We are actively developing this project by valuing working and test code over extensive documentation. However, we are using an Agile method to manage and track the project's progress.
GitHub issues are considered as user stories with associated story points, risk and priority.
Each user story must have:
- the story description: "As a X, I want Y."
- the story points assigned during poker planning
- the story's priority
- the story's technical risk
- the engineering task breakdown, with the ideal time allocated for each task
- any changes to the initial engineering solution
- all documentation, diagrams, etc. related to that story
- all tests passing and an approved and merged pull request which references the issue
- the steps required to demo this story
- product owner signoff
GitHub Labels must be attached to issues and are used to describe what specific aspect of the system the user story relates to.
Our user stories, represented as GitHub issues, are assigned to iterations, represented as GitHub milestones. Iterations occur every two weeks and comprise a set of user stories.
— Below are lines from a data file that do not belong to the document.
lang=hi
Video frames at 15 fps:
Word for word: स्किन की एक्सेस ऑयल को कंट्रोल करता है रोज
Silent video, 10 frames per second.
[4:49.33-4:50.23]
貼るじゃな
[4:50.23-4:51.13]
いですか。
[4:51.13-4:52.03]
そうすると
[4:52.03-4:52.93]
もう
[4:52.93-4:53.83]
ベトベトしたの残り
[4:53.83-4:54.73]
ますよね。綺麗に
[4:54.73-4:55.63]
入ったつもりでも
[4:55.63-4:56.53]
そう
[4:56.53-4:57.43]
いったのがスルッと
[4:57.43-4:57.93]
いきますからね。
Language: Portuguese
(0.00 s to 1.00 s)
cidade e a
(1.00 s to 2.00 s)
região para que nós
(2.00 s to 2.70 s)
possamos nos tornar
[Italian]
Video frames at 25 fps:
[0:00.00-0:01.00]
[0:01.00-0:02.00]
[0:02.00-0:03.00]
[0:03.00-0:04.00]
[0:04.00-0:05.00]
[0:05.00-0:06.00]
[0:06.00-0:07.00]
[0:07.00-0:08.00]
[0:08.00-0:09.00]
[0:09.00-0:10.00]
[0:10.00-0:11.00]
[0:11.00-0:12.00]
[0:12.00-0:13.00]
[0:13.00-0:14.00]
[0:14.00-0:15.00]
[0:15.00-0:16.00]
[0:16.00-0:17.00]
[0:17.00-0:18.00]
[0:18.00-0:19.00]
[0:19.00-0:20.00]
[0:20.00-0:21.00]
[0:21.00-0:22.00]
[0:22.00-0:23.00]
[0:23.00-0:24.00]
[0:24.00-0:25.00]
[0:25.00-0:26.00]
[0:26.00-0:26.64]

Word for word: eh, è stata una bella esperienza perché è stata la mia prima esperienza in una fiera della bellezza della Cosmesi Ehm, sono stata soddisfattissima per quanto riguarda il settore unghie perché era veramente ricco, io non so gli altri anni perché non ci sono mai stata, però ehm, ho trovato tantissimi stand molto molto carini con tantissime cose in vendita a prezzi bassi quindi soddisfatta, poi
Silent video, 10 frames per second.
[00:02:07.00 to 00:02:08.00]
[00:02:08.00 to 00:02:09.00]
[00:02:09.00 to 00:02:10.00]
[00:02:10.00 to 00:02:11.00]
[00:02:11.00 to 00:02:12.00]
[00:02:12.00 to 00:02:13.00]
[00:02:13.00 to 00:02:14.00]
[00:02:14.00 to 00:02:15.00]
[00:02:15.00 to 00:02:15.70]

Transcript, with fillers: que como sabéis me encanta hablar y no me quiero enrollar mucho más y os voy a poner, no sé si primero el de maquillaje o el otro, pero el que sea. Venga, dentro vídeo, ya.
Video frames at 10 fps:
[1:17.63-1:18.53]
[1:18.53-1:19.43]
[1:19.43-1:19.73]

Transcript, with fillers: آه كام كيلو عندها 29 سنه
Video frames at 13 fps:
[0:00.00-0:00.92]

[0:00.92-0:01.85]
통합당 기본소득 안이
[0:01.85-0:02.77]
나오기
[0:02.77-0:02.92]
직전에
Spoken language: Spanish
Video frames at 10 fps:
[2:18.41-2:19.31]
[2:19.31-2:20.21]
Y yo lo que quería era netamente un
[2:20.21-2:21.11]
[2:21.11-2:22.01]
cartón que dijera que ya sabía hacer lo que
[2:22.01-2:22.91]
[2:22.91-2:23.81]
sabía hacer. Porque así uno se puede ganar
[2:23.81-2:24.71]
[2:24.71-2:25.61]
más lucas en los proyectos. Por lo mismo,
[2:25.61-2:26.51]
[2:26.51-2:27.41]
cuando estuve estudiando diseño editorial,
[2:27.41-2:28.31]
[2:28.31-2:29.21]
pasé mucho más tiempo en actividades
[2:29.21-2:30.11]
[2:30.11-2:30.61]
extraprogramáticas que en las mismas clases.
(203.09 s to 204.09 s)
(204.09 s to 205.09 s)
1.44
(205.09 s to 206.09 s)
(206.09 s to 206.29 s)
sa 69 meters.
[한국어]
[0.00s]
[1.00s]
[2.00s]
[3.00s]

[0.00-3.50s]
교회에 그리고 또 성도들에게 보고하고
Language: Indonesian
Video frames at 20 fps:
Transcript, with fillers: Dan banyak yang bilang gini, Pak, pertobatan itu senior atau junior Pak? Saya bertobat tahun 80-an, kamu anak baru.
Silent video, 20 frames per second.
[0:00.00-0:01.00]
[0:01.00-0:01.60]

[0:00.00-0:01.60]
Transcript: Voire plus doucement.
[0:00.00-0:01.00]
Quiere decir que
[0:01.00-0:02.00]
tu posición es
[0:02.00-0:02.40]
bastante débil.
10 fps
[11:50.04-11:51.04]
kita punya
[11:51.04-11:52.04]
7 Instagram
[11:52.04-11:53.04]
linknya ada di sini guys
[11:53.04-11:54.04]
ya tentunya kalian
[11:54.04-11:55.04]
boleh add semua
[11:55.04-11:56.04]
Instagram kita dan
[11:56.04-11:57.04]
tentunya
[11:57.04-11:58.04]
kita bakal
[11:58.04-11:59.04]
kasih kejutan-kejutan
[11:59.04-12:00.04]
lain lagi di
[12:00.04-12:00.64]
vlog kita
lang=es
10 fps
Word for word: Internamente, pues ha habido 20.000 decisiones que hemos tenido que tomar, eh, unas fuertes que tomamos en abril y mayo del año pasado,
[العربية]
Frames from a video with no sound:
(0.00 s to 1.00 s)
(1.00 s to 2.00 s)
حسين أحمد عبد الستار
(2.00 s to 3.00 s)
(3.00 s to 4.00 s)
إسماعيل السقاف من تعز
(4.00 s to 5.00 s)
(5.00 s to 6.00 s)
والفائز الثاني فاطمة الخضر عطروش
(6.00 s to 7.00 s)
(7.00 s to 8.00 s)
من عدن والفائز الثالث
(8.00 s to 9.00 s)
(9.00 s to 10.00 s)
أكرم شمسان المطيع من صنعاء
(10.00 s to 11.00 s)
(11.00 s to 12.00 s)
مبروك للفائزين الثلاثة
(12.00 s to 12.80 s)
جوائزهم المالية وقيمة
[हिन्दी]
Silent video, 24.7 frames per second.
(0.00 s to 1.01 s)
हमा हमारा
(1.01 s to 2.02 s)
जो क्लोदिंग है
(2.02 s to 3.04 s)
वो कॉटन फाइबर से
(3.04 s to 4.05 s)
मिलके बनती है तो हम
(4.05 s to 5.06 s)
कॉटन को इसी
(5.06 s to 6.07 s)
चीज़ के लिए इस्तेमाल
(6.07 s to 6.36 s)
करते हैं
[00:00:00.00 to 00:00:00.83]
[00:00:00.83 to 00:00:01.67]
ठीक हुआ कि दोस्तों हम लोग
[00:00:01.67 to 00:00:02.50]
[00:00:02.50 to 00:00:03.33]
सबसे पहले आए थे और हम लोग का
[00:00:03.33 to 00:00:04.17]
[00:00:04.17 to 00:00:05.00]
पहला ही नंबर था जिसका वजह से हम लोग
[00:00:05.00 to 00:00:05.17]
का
Releases occur every three iterations, are accompanied with a release document and are tagged within the repository.
Pull requests can be created after branching from the master
trunk or by forking the repository.
If you create any branch, the branch name must be in this format, or our continuous integration service will fail your build and you will not be able to merge:
<issue-number>/<short-description-of-issue>
An example might be:
87/store-user-session-data
In order for a pull request to be merged, it must have at least 2 approvals by reviewers that can validate your changes. Additionally, all continuous integration services must pass.
We will be following a similar approach to the Git commit guidelines.
Every commit in our repository must have a well-formatted message, or our continuous integration service will fail your build and you will not be able to merge:
[#<issue-number>] <very-short-summary-of-changes>
- Detailed bullet
- list of
- important changes
An example might be:
[#12] Added user login feature
- Created user model
- Added Oauth library to our dependencies for authyaoentication
- Created a login page
We lint all source code with our continuous integration services using Google's Style Guide as a reference.
- Style Guide: https://google.github.io/styleguide/pyguide.html
- Tools:
pylint
,flake8
- Style Guide: https://google.github.io/styleguide/htmlcssguide.html
- Tools:
csslint
,HTMLBeautify
- Style Guide: https://google.github.io/styleguide/jsguide.html
- Tools:
jshint
,eslint
We expect every pull request to have unit tests. In order to ensure that unit tests are always being written, we are using CodeCov as a service which monitors for unit test code coverage. If the total code coverage falls below a certain preset percentage, or if that pull request introduces a large negative diff in our code coverage, our CI build will fail and you will not be able to merge.